◆ Brief ◆
Return the records word for word. Any pictures in them are not part of the copy.

== Segment start ==

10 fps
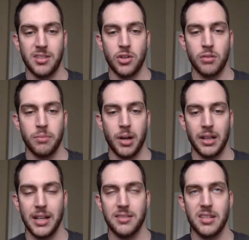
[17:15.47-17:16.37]

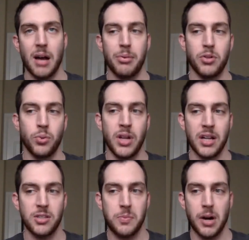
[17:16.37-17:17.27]
decision, but a late stoppage
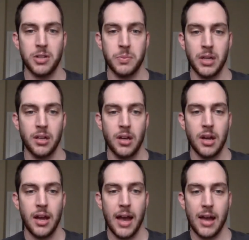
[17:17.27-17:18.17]
would not surprise
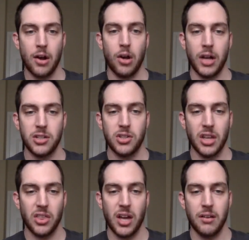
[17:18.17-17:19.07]
me at all. I
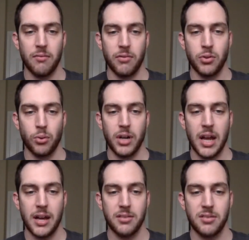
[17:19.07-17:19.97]
just think that Vettori
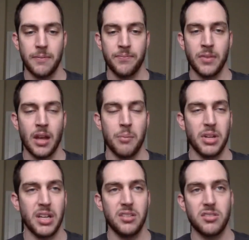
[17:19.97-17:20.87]

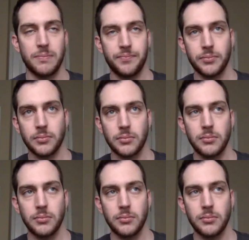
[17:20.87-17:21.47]
he's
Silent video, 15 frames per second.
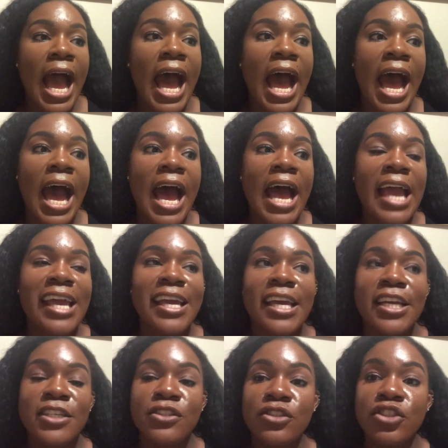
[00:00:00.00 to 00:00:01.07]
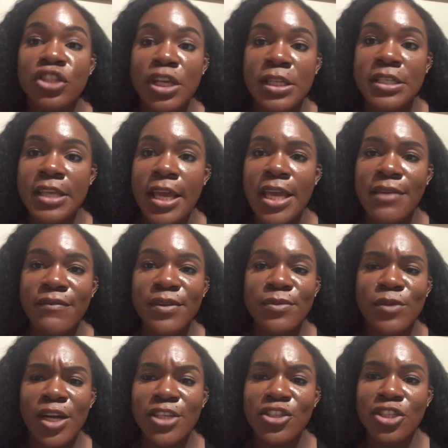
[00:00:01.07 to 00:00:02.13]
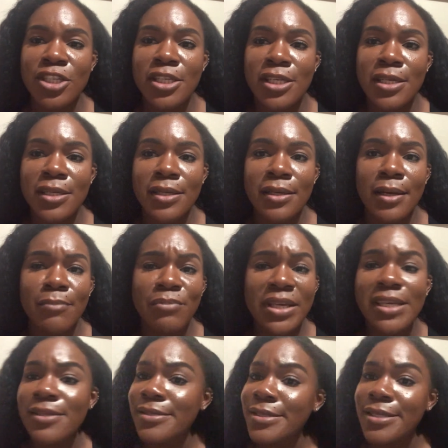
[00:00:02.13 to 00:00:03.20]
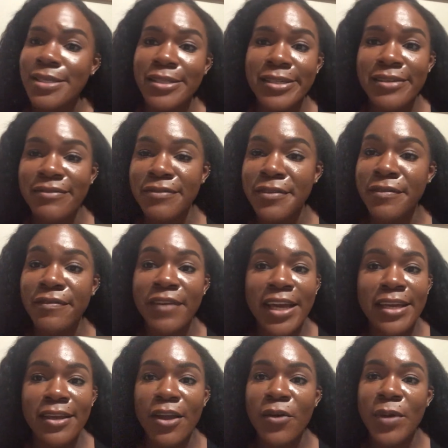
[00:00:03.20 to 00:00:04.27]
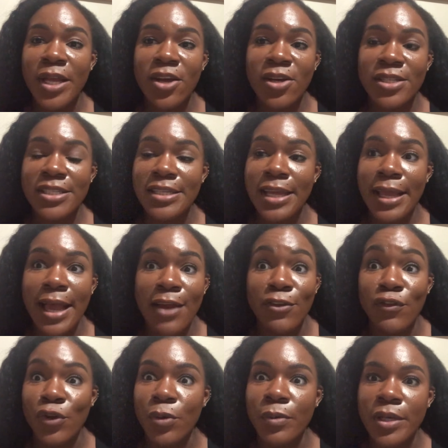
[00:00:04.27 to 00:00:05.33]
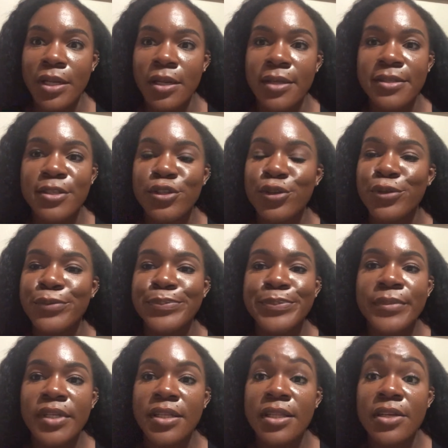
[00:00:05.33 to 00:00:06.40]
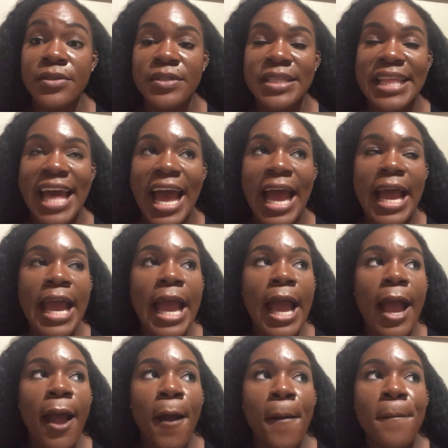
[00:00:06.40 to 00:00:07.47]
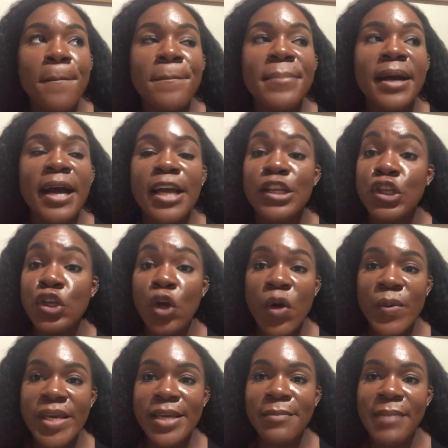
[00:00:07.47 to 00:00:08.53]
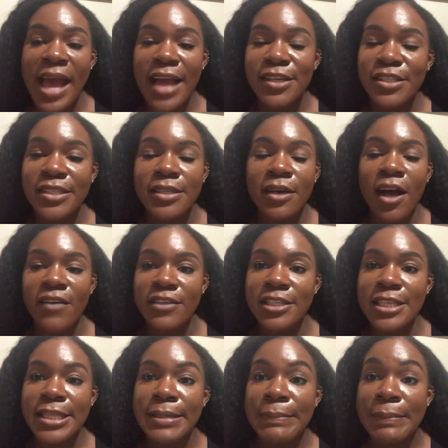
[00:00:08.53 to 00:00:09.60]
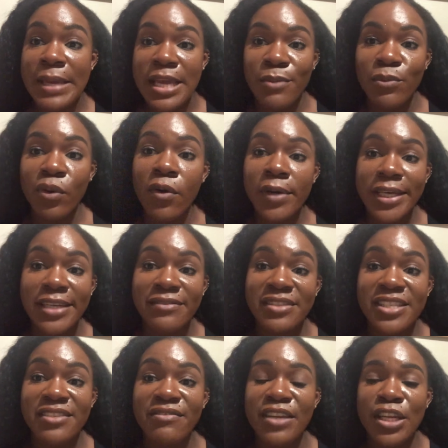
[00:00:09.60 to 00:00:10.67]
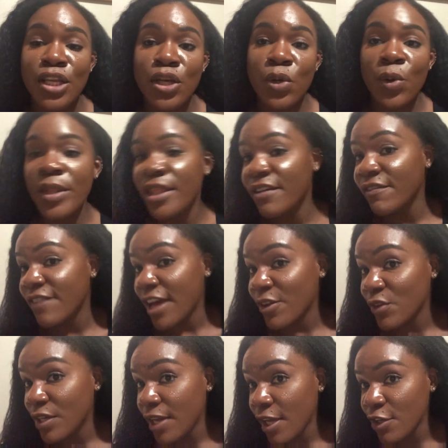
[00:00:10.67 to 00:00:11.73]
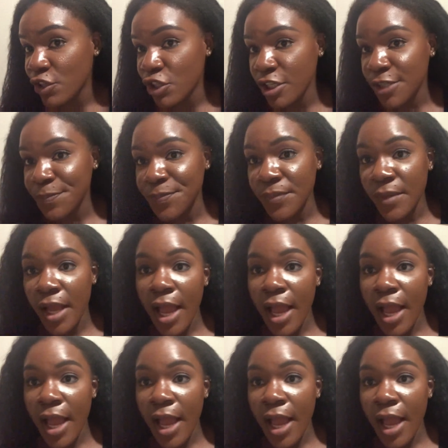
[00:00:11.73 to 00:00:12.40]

I just came from watching pieces of the fight going on today. I don't even know what it is, so there's that. But going back to obviously the main point of this video, the foundation,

== Segment end ==

◆ Exercise response ◆
10 fps
[17:15.47-17:16.37]

[17:16.37-17:17.27]
decision, but a late stoppage
[17:17.27-17:18.17]
would not surprise
[17:18.17-17:19.07]
me at all. I
[17:19.07-17:19.97]
just think that Vettori
[17:19.97-17:20.87]

[17:20.87-17:21.47]
he's
Silent video, 15 frames per second.
[00:00:00.00 to 00:00:01.07]
[00:00:01.07 to 00:00:02.13]
[00:00:02.13 to 00:00:03.20]
[00:00:03.20 to 00:00:04.27]
[00:00:04.27 to 00:00:05.33]
[00:00:05.33 to 00:00:06.40]
[00:00:06.40 to 00:00:07.47]
[00:00:07.47 to 00:00:08.53]
[00:00:08.53 to 00:00:09.60]
[00:00:09.60 to 00:00:10.67]
[00:00:10.67 to 00:00:11.73]
[00:00:11.73 to 00:00:12.40]

I just came from watching pieces of the fight going on today. I don't even know what it is, so there's that. But going back to obviously the main point of this video, the foundation,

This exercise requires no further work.